▶ ACTION ITEM
Check each line of the listing for the word "frames" and give only the number of lines that have it.

-------- RECORDED INFORMATION

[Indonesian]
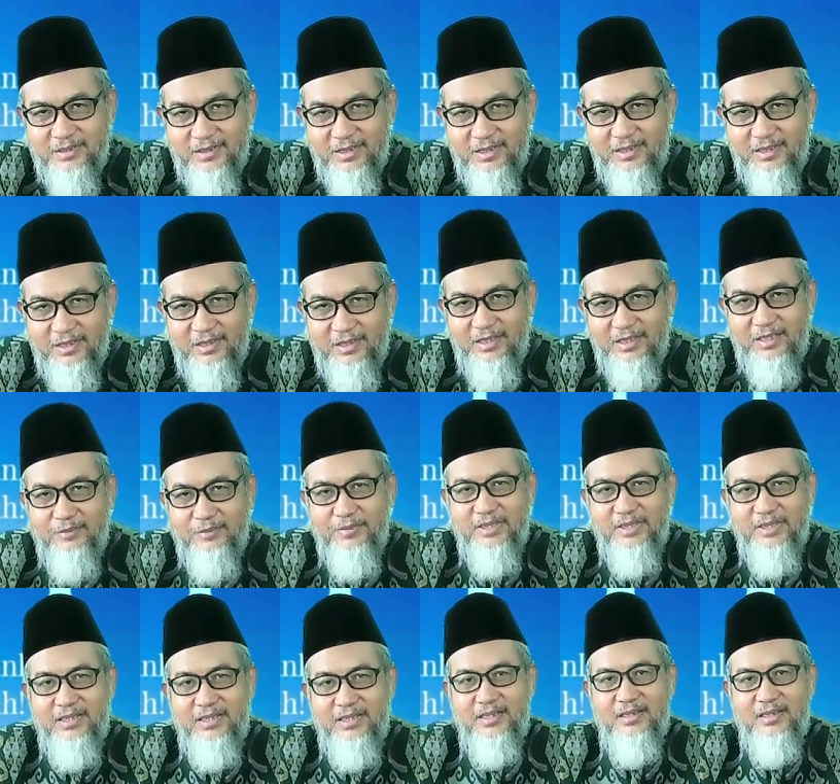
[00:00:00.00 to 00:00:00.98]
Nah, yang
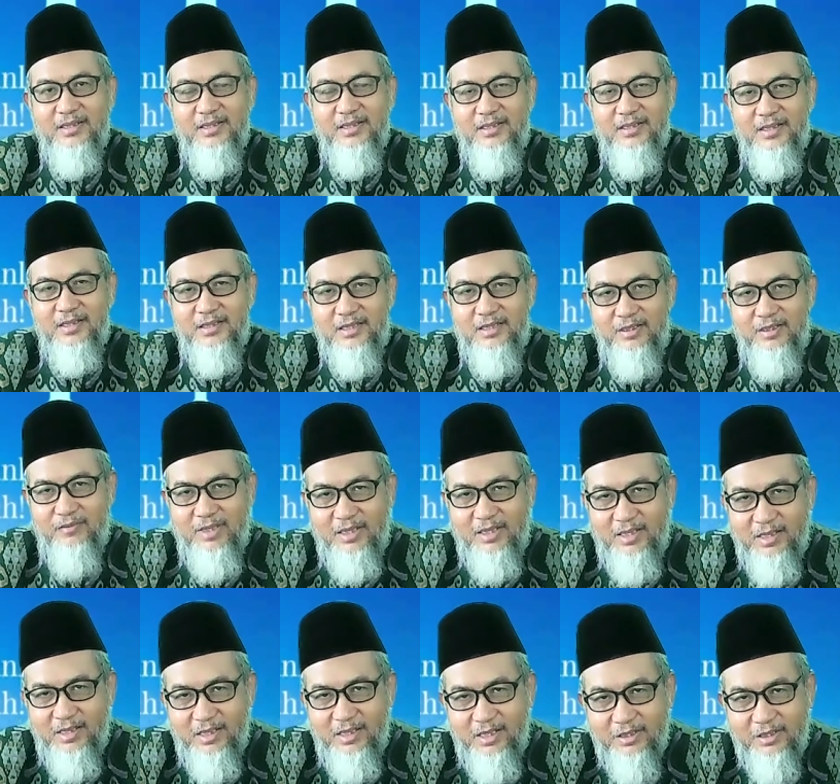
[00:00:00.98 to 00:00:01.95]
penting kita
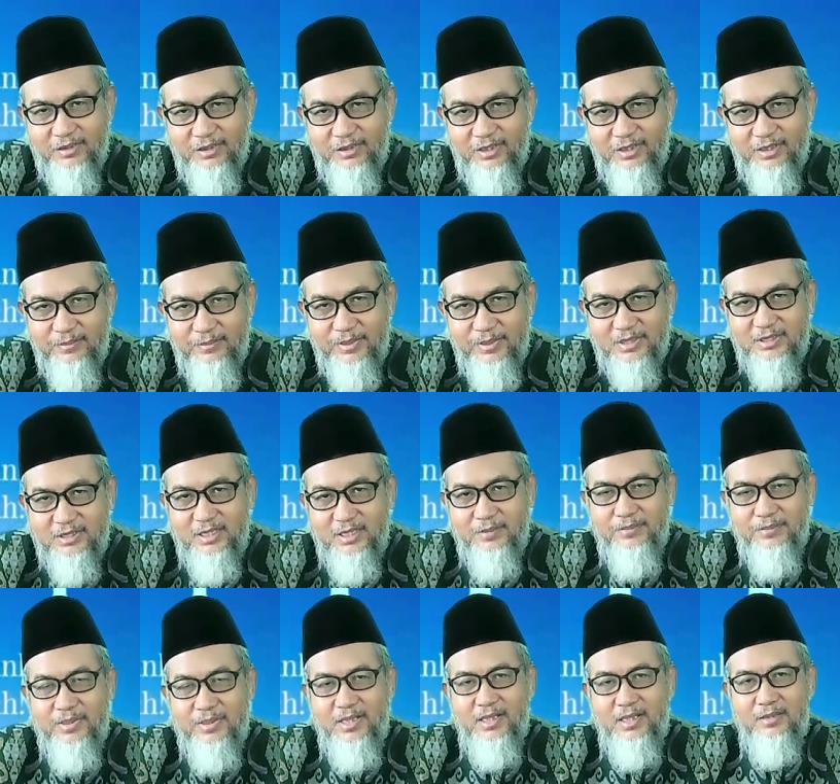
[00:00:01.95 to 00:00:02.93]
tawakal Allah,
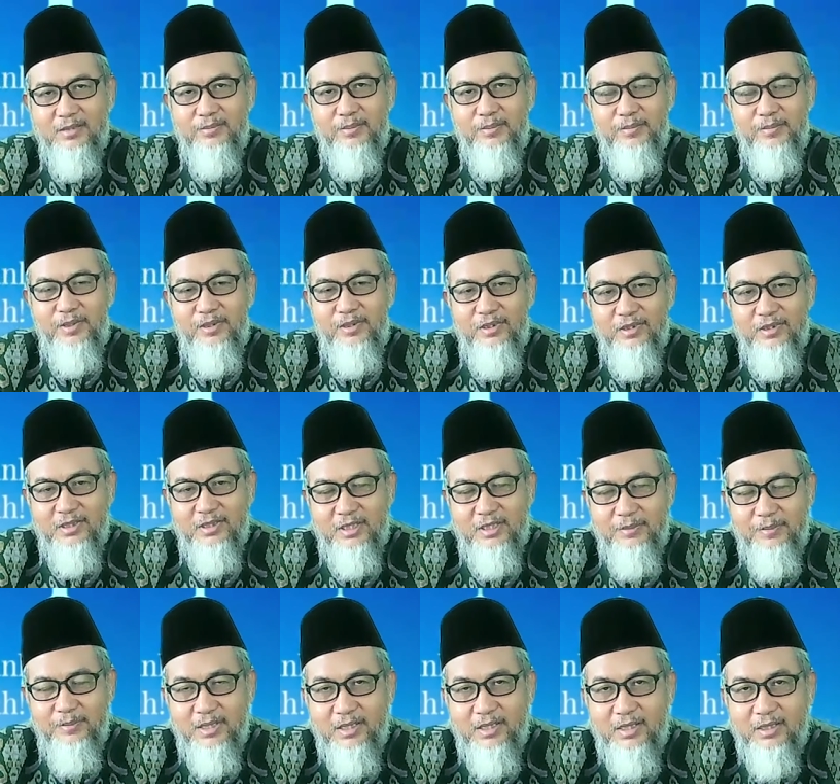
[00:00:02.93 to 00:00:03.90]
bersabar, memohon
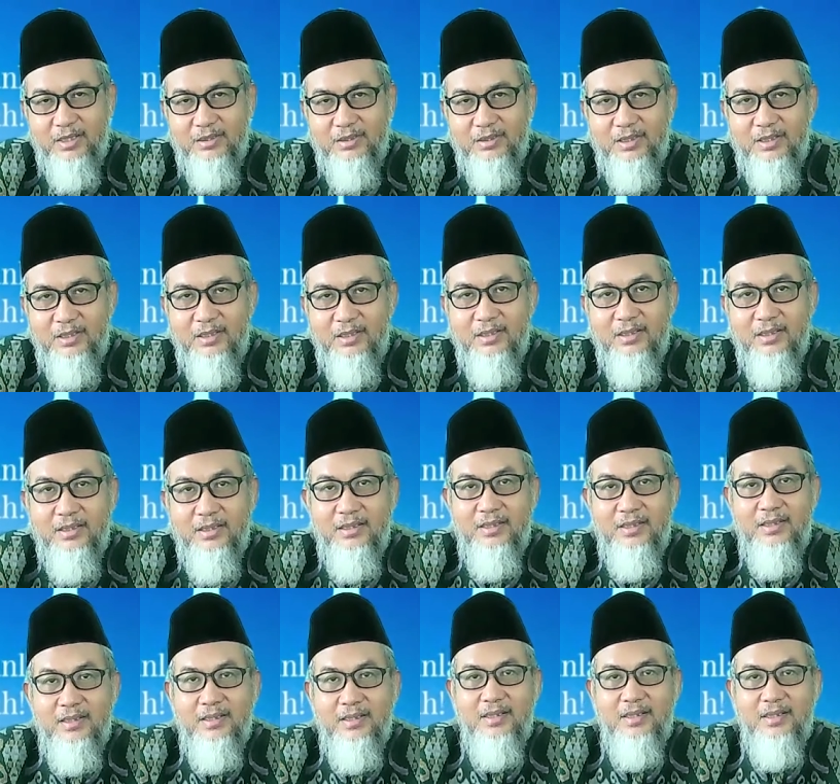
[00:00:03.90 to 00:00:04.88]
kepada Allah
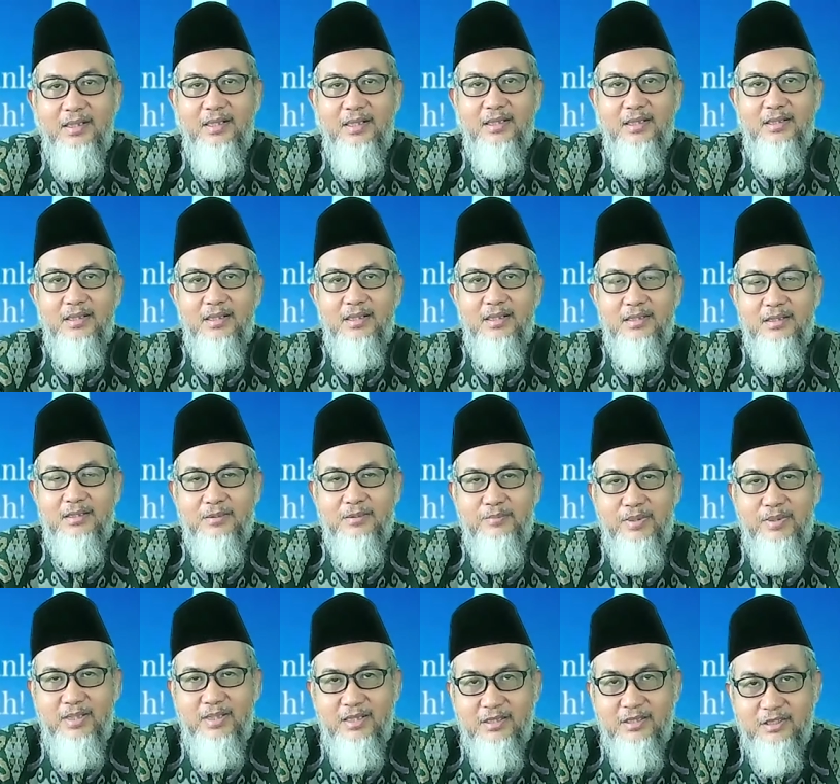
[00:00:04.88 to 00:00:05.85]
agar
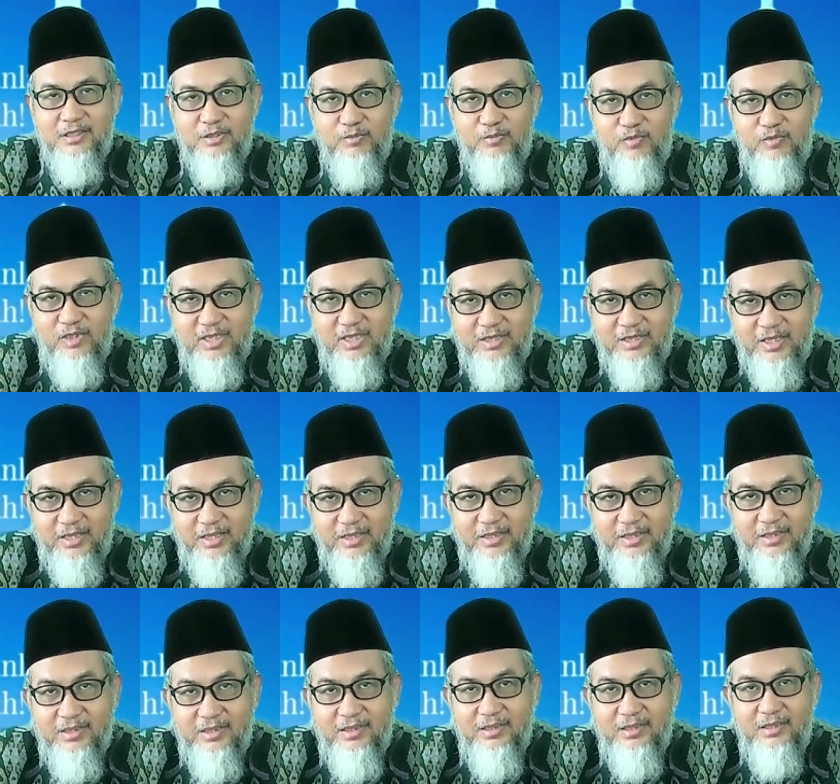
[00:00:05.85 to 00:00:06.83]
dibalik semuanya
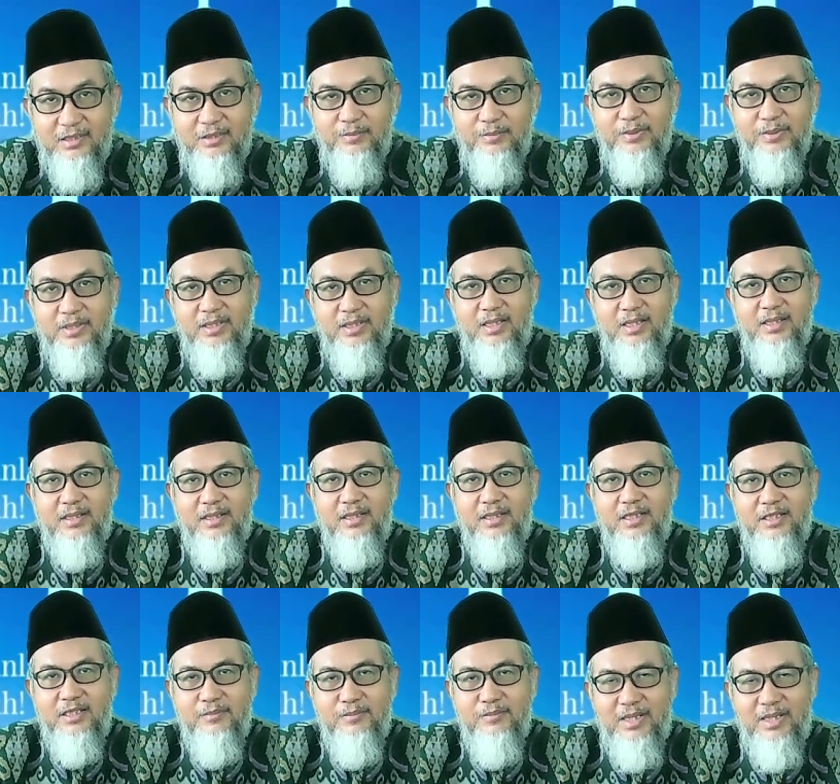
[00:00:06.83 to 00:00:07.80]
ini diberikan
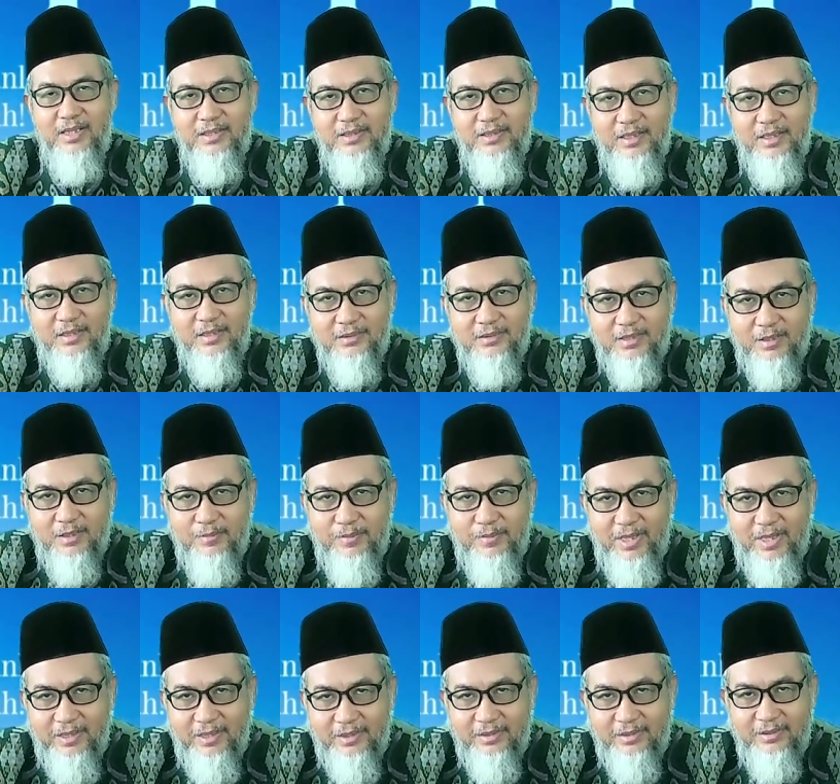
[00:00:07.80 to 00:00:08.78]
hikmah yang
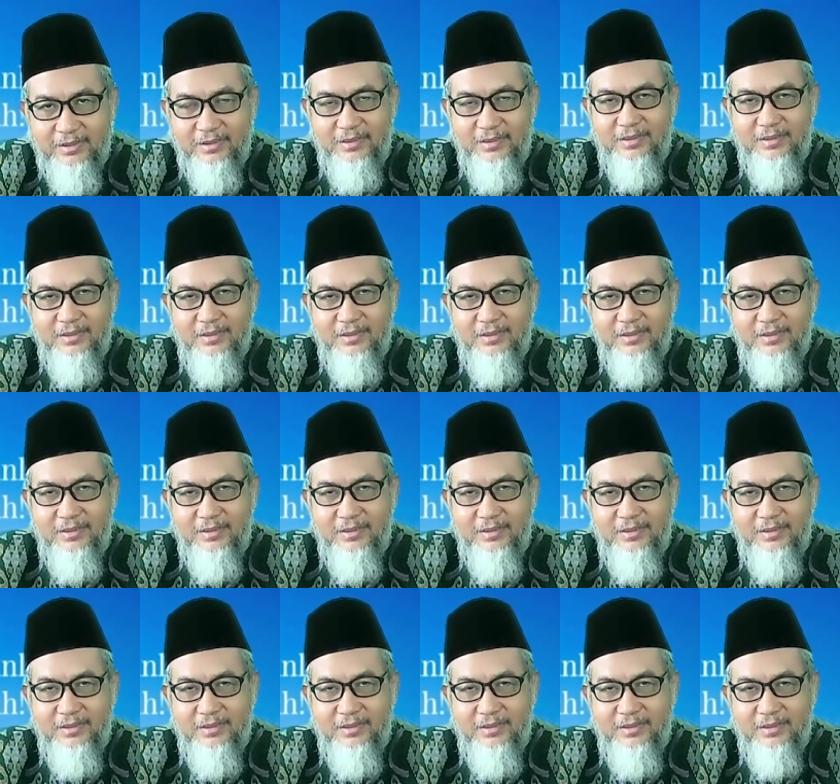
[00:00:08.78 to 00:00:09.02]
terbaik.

----------------
-------- RECORDED INFORMATION

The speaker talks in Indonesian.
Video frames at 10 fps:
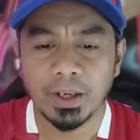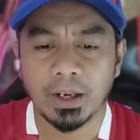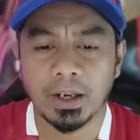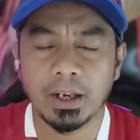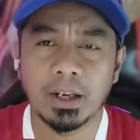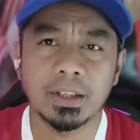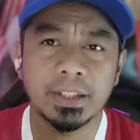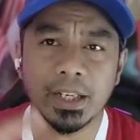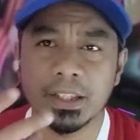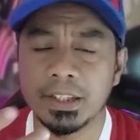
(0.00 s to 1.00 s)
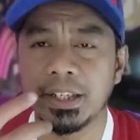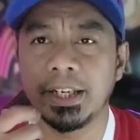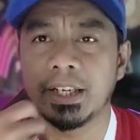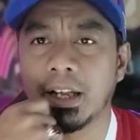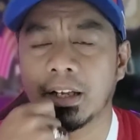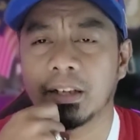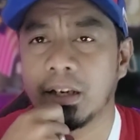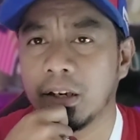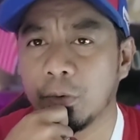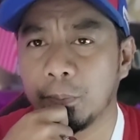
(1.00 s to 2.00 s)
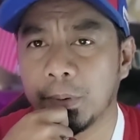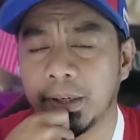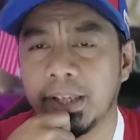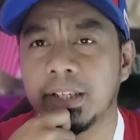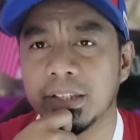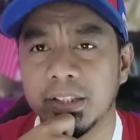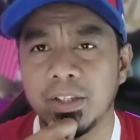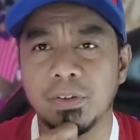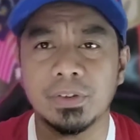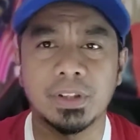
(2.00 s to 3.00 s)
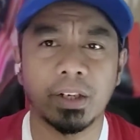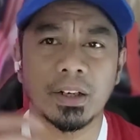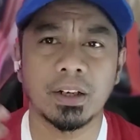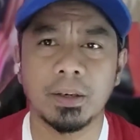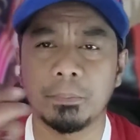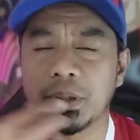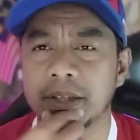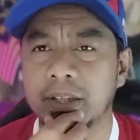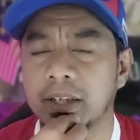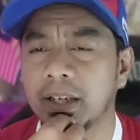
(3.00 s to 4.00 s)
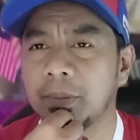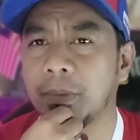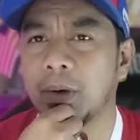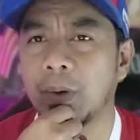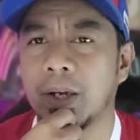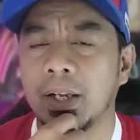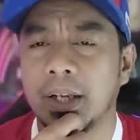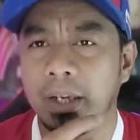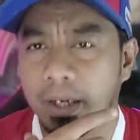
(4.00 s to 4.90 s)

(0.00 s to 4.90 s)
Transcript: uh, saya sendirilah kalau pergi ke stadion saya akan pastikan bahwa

----------------
-------- RECORDED INFORMATION

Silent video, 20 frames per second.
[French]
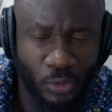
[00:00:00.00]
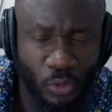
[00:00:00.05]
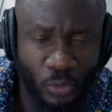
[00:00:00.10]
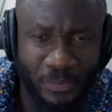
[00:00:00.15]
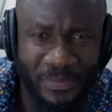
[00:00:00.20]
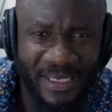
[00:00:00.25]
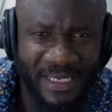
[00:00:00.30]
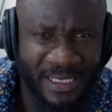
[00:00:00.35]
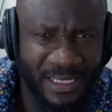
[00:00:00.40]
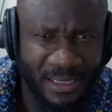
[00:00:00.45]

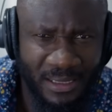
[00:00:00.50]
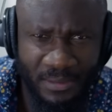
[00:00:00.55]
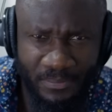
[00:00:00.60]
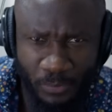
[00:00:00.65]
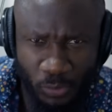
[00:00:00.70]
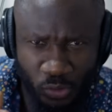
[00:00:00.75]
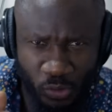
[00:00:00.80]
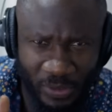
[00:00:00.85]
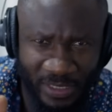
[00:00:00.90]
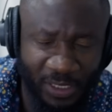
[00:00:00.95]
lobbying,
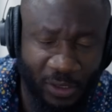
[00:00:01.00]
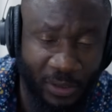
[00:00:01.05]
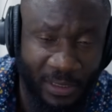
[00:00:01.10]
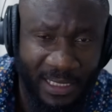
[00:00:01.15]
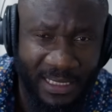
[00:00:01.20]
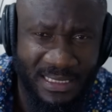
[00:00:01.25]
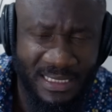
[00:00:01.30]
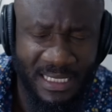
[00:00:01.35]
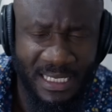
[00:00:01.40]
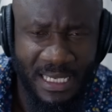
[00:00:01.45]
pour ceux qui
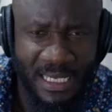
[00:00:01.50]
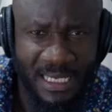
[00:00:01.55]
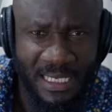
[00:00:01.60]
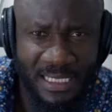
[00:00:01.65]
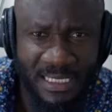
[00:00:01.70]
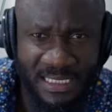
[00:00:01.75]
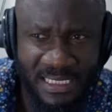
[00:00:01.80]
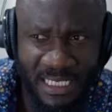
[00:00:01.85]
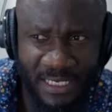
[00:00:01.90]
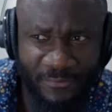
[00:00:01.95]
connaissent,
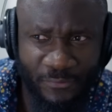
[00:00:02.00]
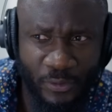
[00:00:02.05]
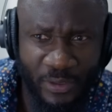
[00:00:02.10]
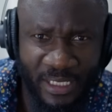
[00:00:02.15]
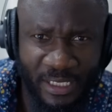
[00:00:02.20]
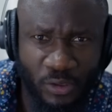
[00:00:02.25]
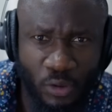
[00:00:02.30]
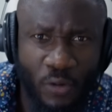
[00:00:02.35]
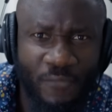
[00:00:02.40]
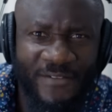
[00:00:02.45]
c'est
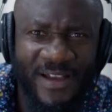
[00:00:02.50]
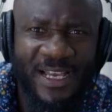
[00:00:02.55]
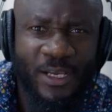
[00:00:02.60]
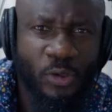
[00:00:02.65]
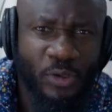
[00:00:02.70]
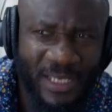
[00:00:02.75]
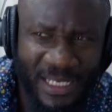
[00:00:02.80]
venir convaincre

----------------

▶ ANSWER FOR THIS EXERCISE
2